* Exercise details
Exactly repeat all the records below, omitting the images they hold.

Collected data

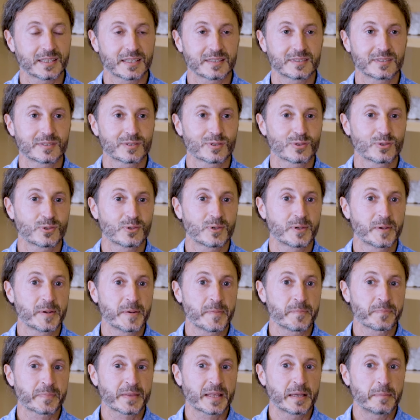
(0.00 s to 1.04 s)
I saw
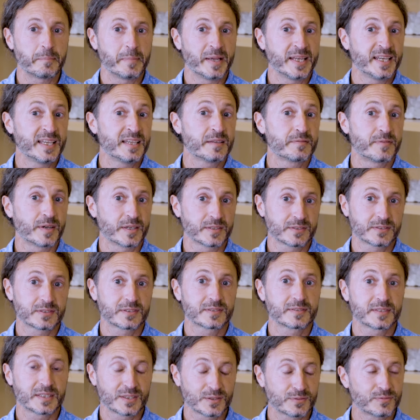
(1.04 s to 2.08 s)
many
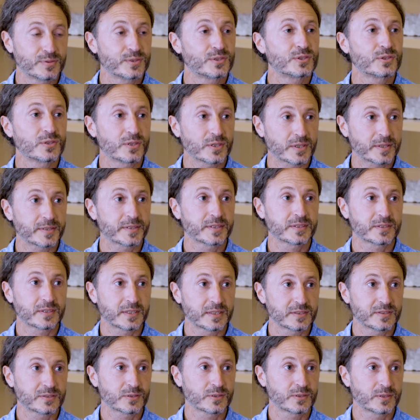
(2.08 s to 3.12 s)
events in the future, you know,
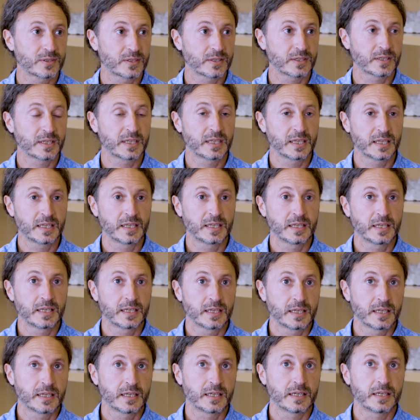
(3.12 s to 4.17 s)
I saw. Uh,
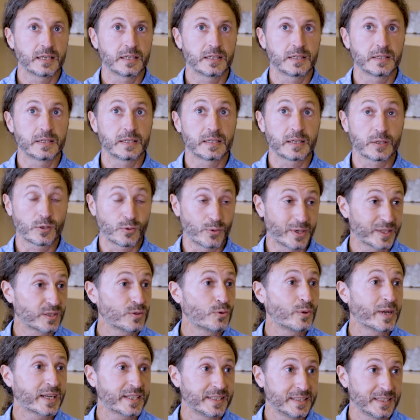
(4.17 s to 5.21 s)
uh, a great
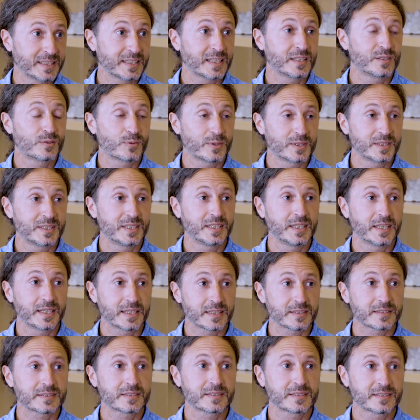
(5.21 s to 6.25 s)
awakening in 20
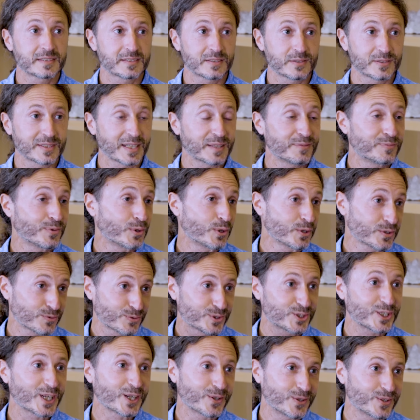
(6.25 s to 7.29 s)
years. So that voice,
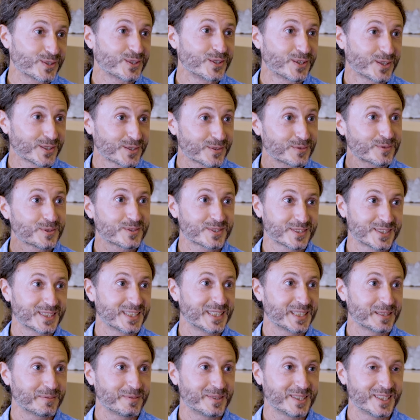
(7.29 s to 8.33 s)
which I call God, was
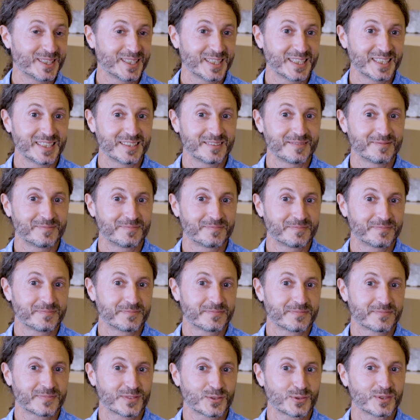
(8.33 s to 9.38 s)
telling me in
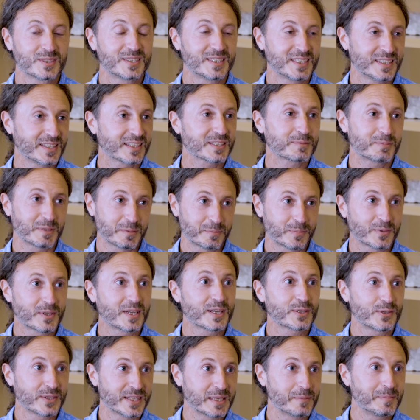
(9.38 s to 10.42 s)
20 years people
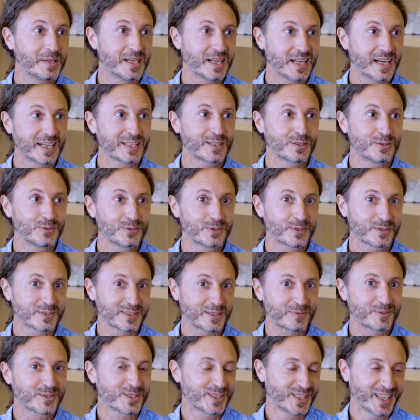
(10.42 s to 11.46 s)
are going to be like you because
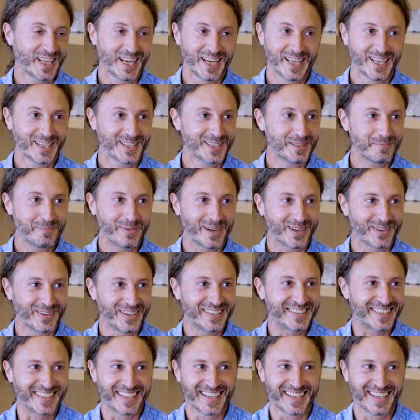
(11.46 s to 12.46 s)
I was an alien in Paris.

* The answer
(0.00 s to 1.04 s)
I saw
(1.04 s to 2.08 s)
many
(2.08 s to 3.12 s)
events in the future, you know,
(3.12 s to 4.17 s)
I saw. Uh,
(4.17 s to 5.21 s)
uh, a great
(5.21 s to 6.25 s)
awakening in 20
(6.25 s to 7.29 s)
years. So that voice,
(7.29 s to 8.33 s)
which I call God, was
(8.33 s to 9.38 s)
telling me in
(9.38 s to 10.42 s)
20 years people
(10.42 s to 11.46 s)
are going to be like you because
(11.46 s to 12.46 s)
I was an alien in Paris.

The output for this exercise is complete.